A volta do Hippopotamus

9 / março / 2017

Foto do antigo Hippopotamus (Fonte)

A boate Hippopotamus, que reabre na Praça Nossa Senhora da Paz, em Ipanema, no mesmo local onde funcionou, entre 1976 e 1998, era uma espécie de redação etílica de Zózimo Barrozo do Amaral. As notinhas pululavam por todos os cantos e mesas. Era só o colunista puxar o caderninho de anotações.

Jacinto de Thormes tinha feito o mesmo no início do século, na boate Vogue, entre o Leme e Copacabana. Ibrahim Sued batia ponto no Golden Room do Copacabana Palace. Cada grande colunista social do Rio tinha seu posto de observação básico para, num simples olhar, ver como caminhava a sociedade daquele tempo. No dia seguinte, com sofisticação e maturidade, eles publicavam nos jornais essas crônicas sobre o que ia no high — mesmo que ele, às vezes, parecesse se dirigir rapidamente para o down mais profundo. Zózimo, que morava a dois quarteirões, estava sempre lá.

Os banheiros do Hippopotamus não paravam. Numa noite, o segurança da casa avisou o produtor de moda Julio Rego que havia dois agentes da Polícia Federal na casa dando flagrantes de drogas. Julio avisou Odile Marinho, que, fazendo-se de discreta, pediu que ele lhe passasse a droga por baixo da mesa. Em seguida, ela se dirigiu ao banheiro. O tempo passou. Como ela não voltasse, Julinho foi ver o que estava acontecendo e encontrou Odile, uma loura deslumbrante, aos beijos com o segurança. Foi o álibi que encontrou para ficar no banheiro cheirando. Julinho aproveitou para entrar também.

Amigo de todos, nem tudo Zózimo publicava. Dava notas cifradas quando o editor da revista Interview, Michael Koellreutter, mais uma vez trancava-se no banheiro para transar com alguma namorada. O Hippo era um clube. Tinha tanto esses sócios mais assanhados quanto outros, convictos de que frequentavam um salão chique. O jornalista Roberto Marinho ia ao restaurante, no segundo andar, e de lá saía direto para o carro, dando apenas uma olhada para a pista de dança e o bar, no primeiro andar. Era onde a juventude mais esquentada fazia acontecer. Tomavam-se quarenta garrafas de champanhe por noite.

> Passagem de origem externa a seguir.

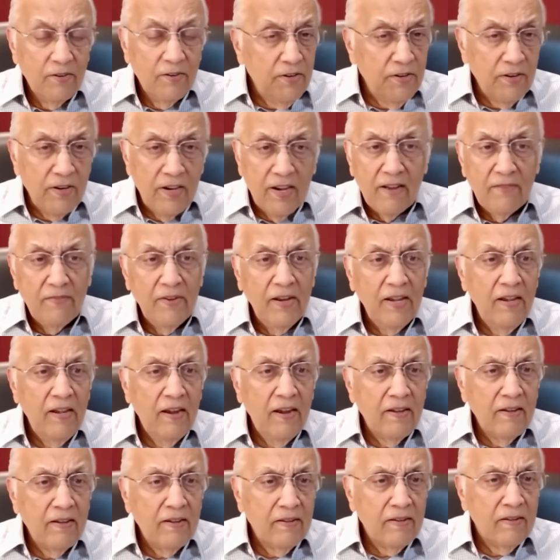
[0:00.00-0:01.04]
Don't you love
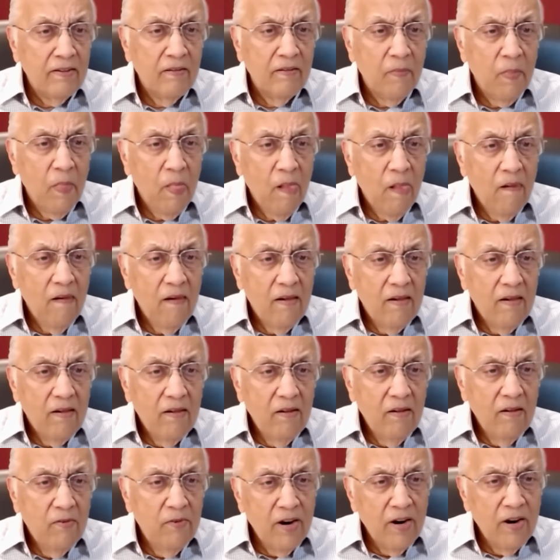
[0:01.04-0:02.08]
India?
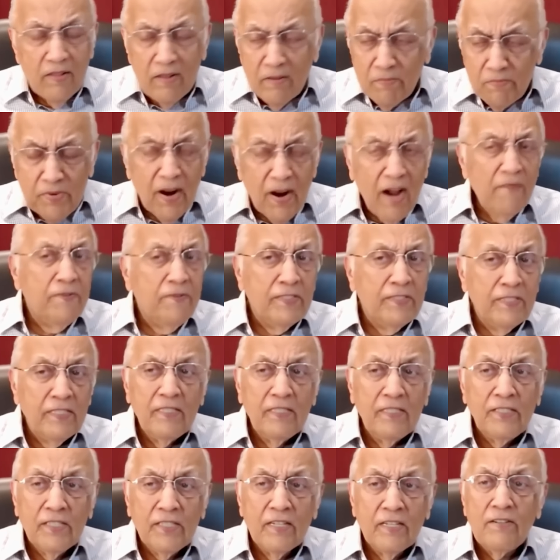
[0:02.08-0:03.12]
Where are the prophets
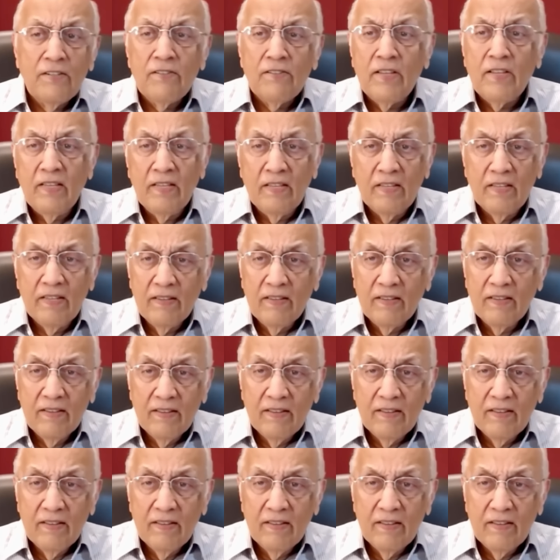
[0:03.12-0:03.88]
in this country?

Aparecia por lá o Paul McCartney (“só não é mais chato que o Chico Buarque”, dizia o dono da casa, o empresário Ricardo Amaral. O bicheiro Castor de Andrade ficava num canto, a travesti Bruna Jordan no outro, mais mulheres incríveis, homens riquíssimos, todos misturados em algum outro canto.

Amaral tentava controlar as drogas, que estavam no auge social, ainda sem a promiscuidade com o noticiário policial. Um decorador o aconselhara na decoração: “O exaustor do banheiro deve ser forte o suficiente para tirar o cheiro da maconha, mas não forte demais para levantar o pó.”

Foi lá que Pelé assumiu seu romance com Xuxa; a cantora Simone, com a atriz Ísis de Oliveira; e Neuzinha Brizola, filha do então governador Leonel Brizola, com um dos filhos do ex-governador Chagas Freitas, maior inimigo político de seu pai.

As mulheres no salão do Hippo eram tratadas como estrelas e estariam ilustrando a coluna do Zózimo no dia seguinte da mesma maneira que as da televisão ilustram hoje a da Patrícia Kogut. Kiki Garavaglia, filha de embaixador, moradora de algumas das mais importantes cidades do mundo, era uma delas. Teve casos com Paul McCartney e Warren Beatty. Foi em homenagem a ela que Ibrahim Sued cunhou a expressão “locomotiva”. Havia outras, igualmente capazes de puxar qualquer trem de beleza e animação, como Carmen Mayrink Veiga, Claude Amaral Peixoto (namorada de Charles Aznavour), Irene Singery, Mirtia Gallotti, Lourdes Catão, Marialice Celidônio e, ocasionalmente, Raquel Welch, Liza Minnelli, Diana Ross.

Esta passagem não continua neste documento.